If there was a rabbit-out-of-hat moment, it was that these numbers show Willis delivering not just a surplus, but a healthy surplus of $2.6b in 2028/29 – in line with the Government’s target.
That is something of a reversal of fortune for Willis, who for three years has seen the fiscal goals National campaigned on shredded, first by economic forecast revisions from Treasury, then by lower global growth in the wake of Donald Trump’s tariffs and then again by Trump’s war in Iran (Treasury should probably consider giving Trump his own section in the fiscal risks chapter).
Finally, Willis has some good news to show for her efforts – something that looks a wee bit more like the “back on track” voters were promised in 2023.
Now this particular rabbit required some coaxing: Willis kicked her surplus target back a year in December and the December before that, she changed the way the surplus was measured (we won’t hit a traditional Obegal surplus until 2030). Treasury was also open about the extreme uncertainty in the forecast: there’s only a 50-60% chance that Obegal actually will get to surplus by the end of the forecast period.
Willis will try to make a virtue of the beigeness of this Budget. It delivers, to a debatable extent, on National’s campaign promise to preserve frontline public services, deliver tax relief and begin to rebuild the fiscal buffers by returning to surplus and bending the debt curve.
But there is a very real debate to be had about the extent to which the coalition has preserved frontline services and the speed of fiscal recovery. Every day, there are reports of creaking services in the health system and the three big ratings agencies have all voiced concerns about the slow pace of the Government’s fiscal consolidation. Net core Crown debt peaks at 46.1% in 2028 before tracking down, but the debt ratio will still be higher in 2030 than it is today.
By those yardsticks, the Budget is a success, but a modest one.
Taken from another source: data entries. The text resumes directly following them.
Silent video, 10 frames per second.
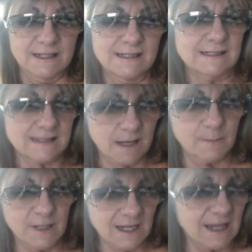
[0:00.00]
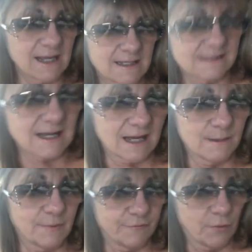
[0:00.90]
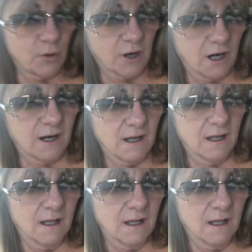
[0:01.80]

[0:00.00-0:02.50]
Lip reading: somebody has done it before.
On the other side of the fiscal and economic ledger, things look worse. Growth is lower in the coming year. Unemployment is expected to rise to 5.5% this year and not fall below 5% until 2028. The economy is expected to grow just 1.2% this year. Inflation is expected to rise to 4%.
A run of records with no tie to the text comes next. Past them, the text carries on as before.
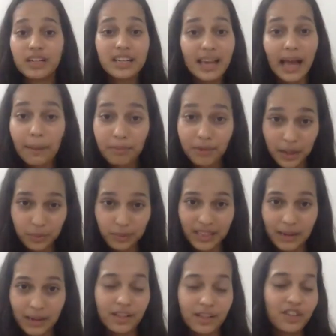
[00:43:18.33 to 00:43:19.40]
collaborate with
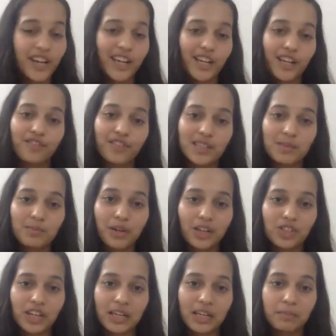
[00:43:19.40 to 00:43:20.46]
them and create your first
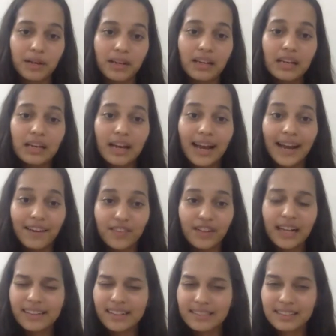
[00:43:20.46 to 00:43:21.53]
project. But I feel
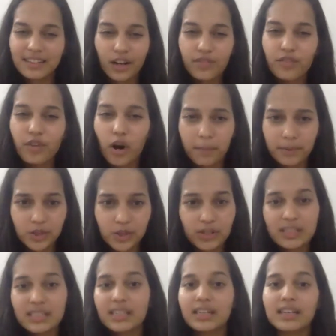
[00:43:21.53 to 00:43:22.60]
like there's a lot of
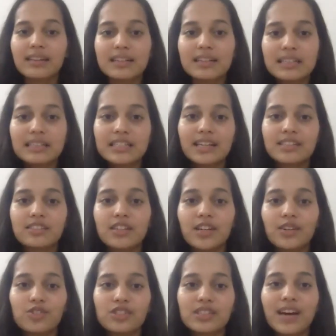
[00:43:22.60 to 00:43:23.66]
opportunity in this industry.
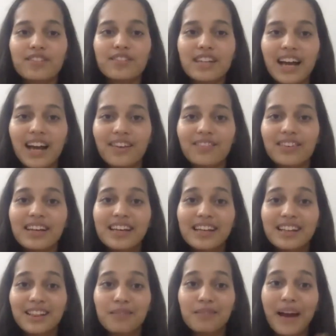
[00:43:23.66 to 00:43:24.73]
You just have to have
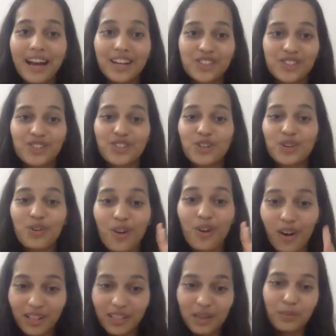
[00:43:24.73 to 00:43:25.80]
the passion to go
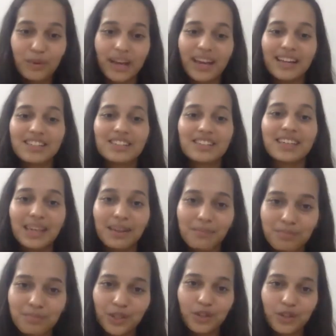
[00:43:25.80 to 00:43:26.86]
all the way and to keep
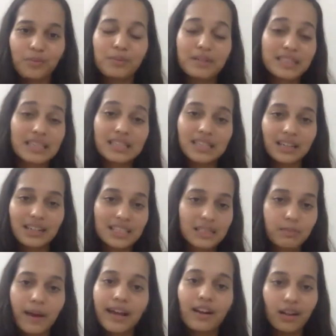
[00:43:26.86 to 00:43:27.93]
you know persisting
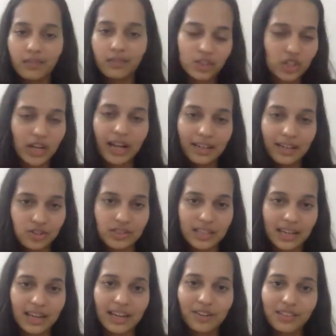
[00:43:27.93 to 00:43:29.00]
despite all the challenges that
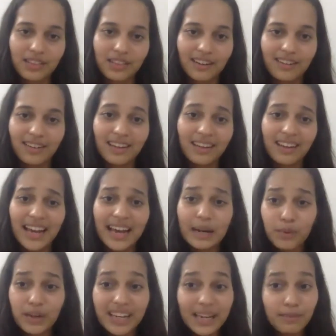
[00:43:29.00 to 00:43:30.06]
are out there and
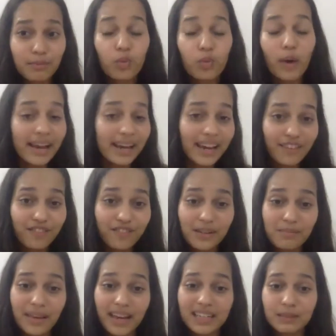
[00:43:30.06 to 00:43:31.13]
we need more wildlife
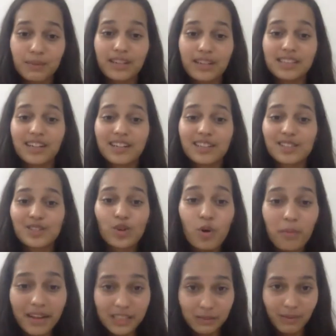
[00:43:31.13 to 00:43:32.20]
filmmakers because there is so
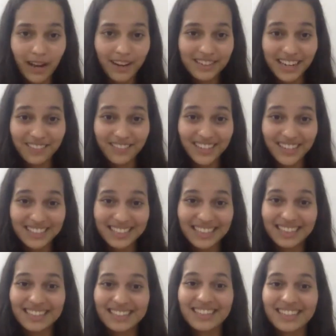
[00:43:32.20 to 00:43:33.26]
much biodiversity in
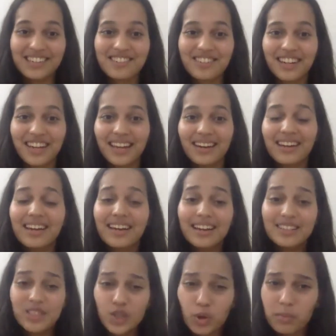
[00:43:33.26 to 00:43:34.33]
this country and
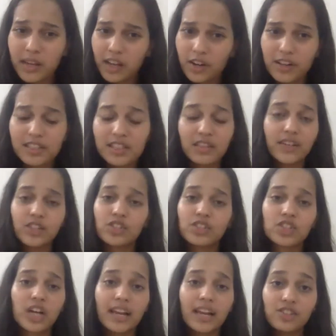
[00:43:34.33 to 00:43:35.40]
so many conservation
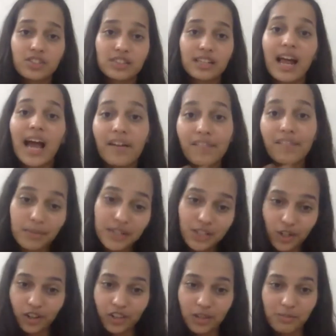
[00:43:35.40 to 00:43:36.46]
challenges that haven't been
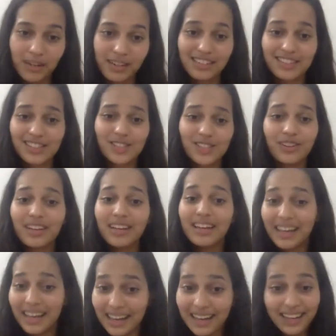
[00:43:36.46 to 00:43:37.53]
documented so
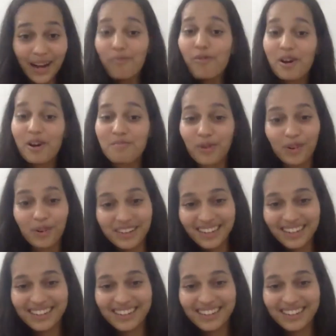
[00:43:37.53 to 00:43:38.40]
come on board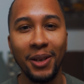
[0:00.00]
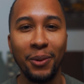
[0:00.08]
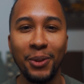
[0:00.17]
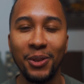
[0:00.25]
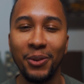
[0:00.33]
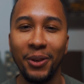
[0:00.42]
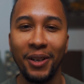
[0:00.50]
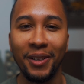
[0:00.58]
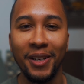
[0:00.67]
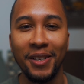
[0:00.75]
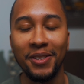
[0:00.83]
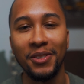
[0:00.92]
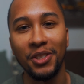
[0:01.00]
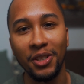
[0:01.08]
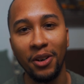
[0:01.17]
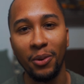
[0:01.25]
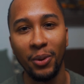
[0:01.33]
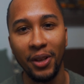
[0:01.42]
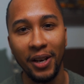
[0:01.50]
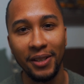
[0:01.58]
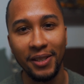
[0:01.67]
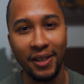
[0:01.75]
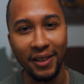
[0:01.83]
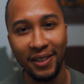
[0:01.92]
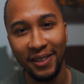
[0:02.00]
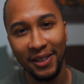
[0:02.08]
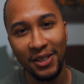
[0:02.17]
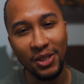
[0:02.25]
Hey, what's going on, guys? It's Sean with HiTech.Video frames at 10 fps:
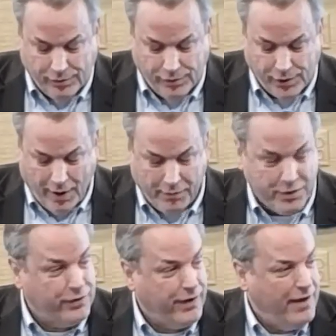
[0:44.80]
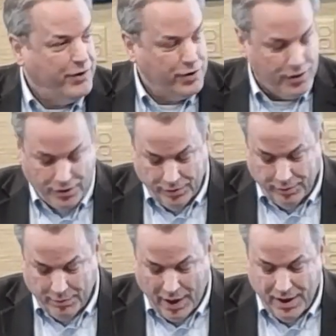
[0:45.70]
So I was 5 years old
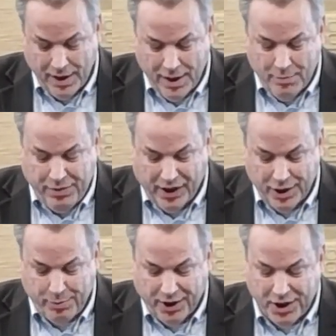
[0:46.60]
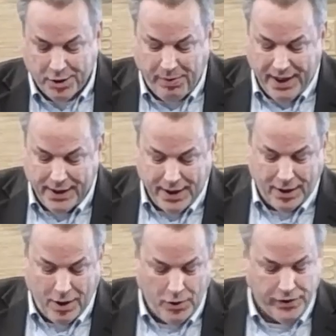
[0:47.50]
when my parents participated in a
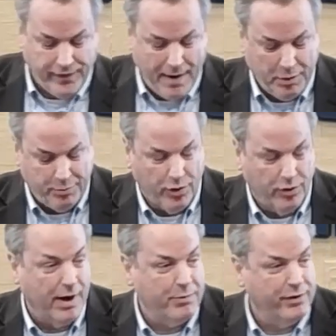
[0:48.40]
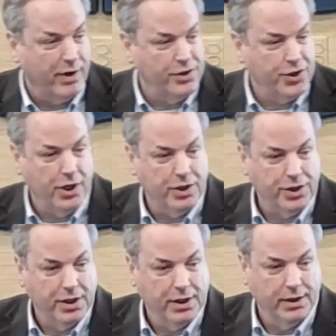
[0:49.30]
host family program through our
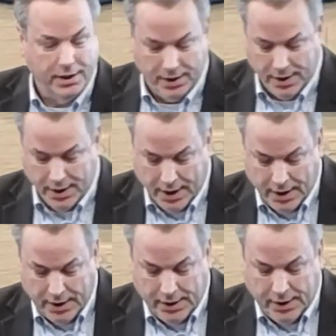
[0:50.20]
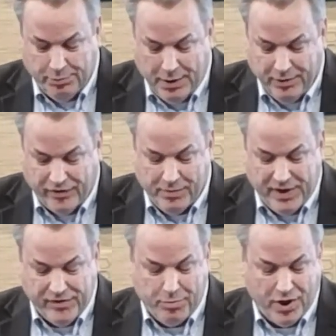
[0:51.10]
church. People from
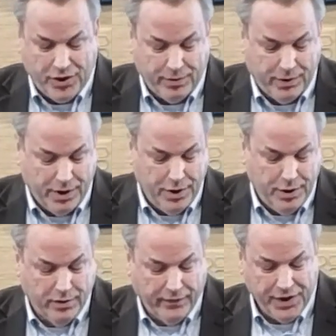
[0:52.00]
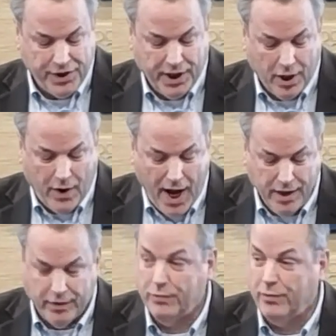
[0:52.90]
different parts of the world who were visiting
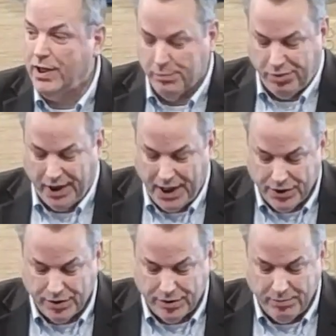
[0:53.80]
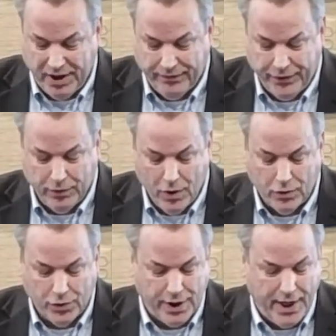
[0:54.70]
Ohio and wanted a place to meet a few
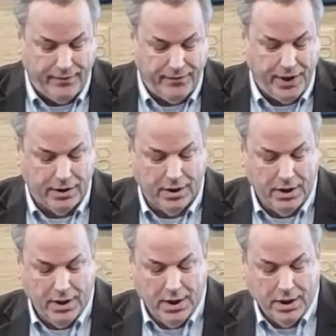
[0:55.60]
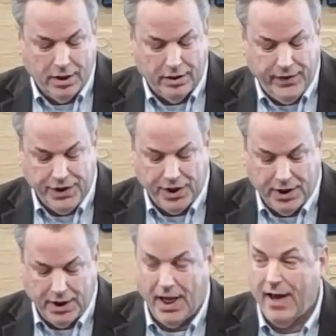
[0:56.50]
locals and have dinner could
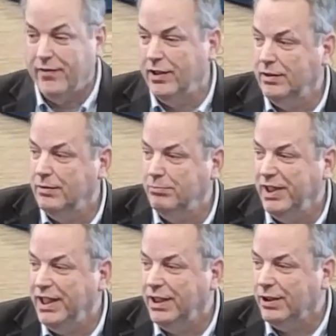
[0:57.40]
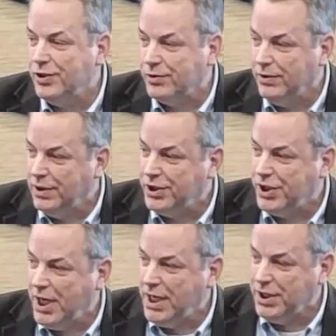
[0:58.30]
visit and have a mini cultural
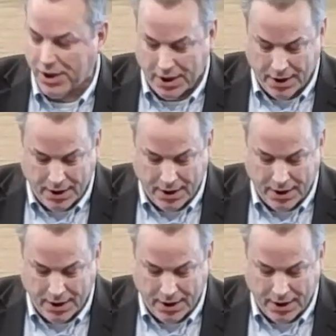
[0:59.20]
exchange.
In fact, that high inflation number is helping the Government get to surplus – higher inflation means higher tax revenue, to the tune of $3.1b over the forecast period.
Those economic numbers suggest that broader economic sentiment is not going to help the Government in election year.
Willis has set aside $450 million for responding to any fuel crisis-related matters. It’s hard not to wonder whether that fund will turn into a fuel-related election fund if the polling winds blow ill closer to November.
The generally unfavourable economic conditions may help Labour, but it gets more difficult from there.
Willis’ reprioritisations have wedged Labour, making it very difficult for the party to promise anything without also promising new taxes or increasing debt.
Of a total Budget package of $3.8b a year on average, $1.7b has been funded by cuts and reprioritisations of some kind (a sum worth about two-and-a-half times, on average, what Labour expects to raise from its capital gains tax). It’s very, very difficult to see how Labour can match the public sector investments in this Budget without also committing to seeing through at least some of the cuts.
It’s also difficult to see Labour promising anything significant public service-wise without also committing to more taxes – and big ones. Labour has some big liabilities to fund. The party still hasn’t found money for its $12.8b commitment to reverse last year’s cuts to pay equity funding.
Beneath its surface boringness, Willis’ Budget is really a massive gamble.
She reckons that beyond a general fear that Labour will tax them more, voters will put the macroeconomic picture and fiscal interests of the Government above the interests of their own household. The next few polls will show whether that gamble pays off.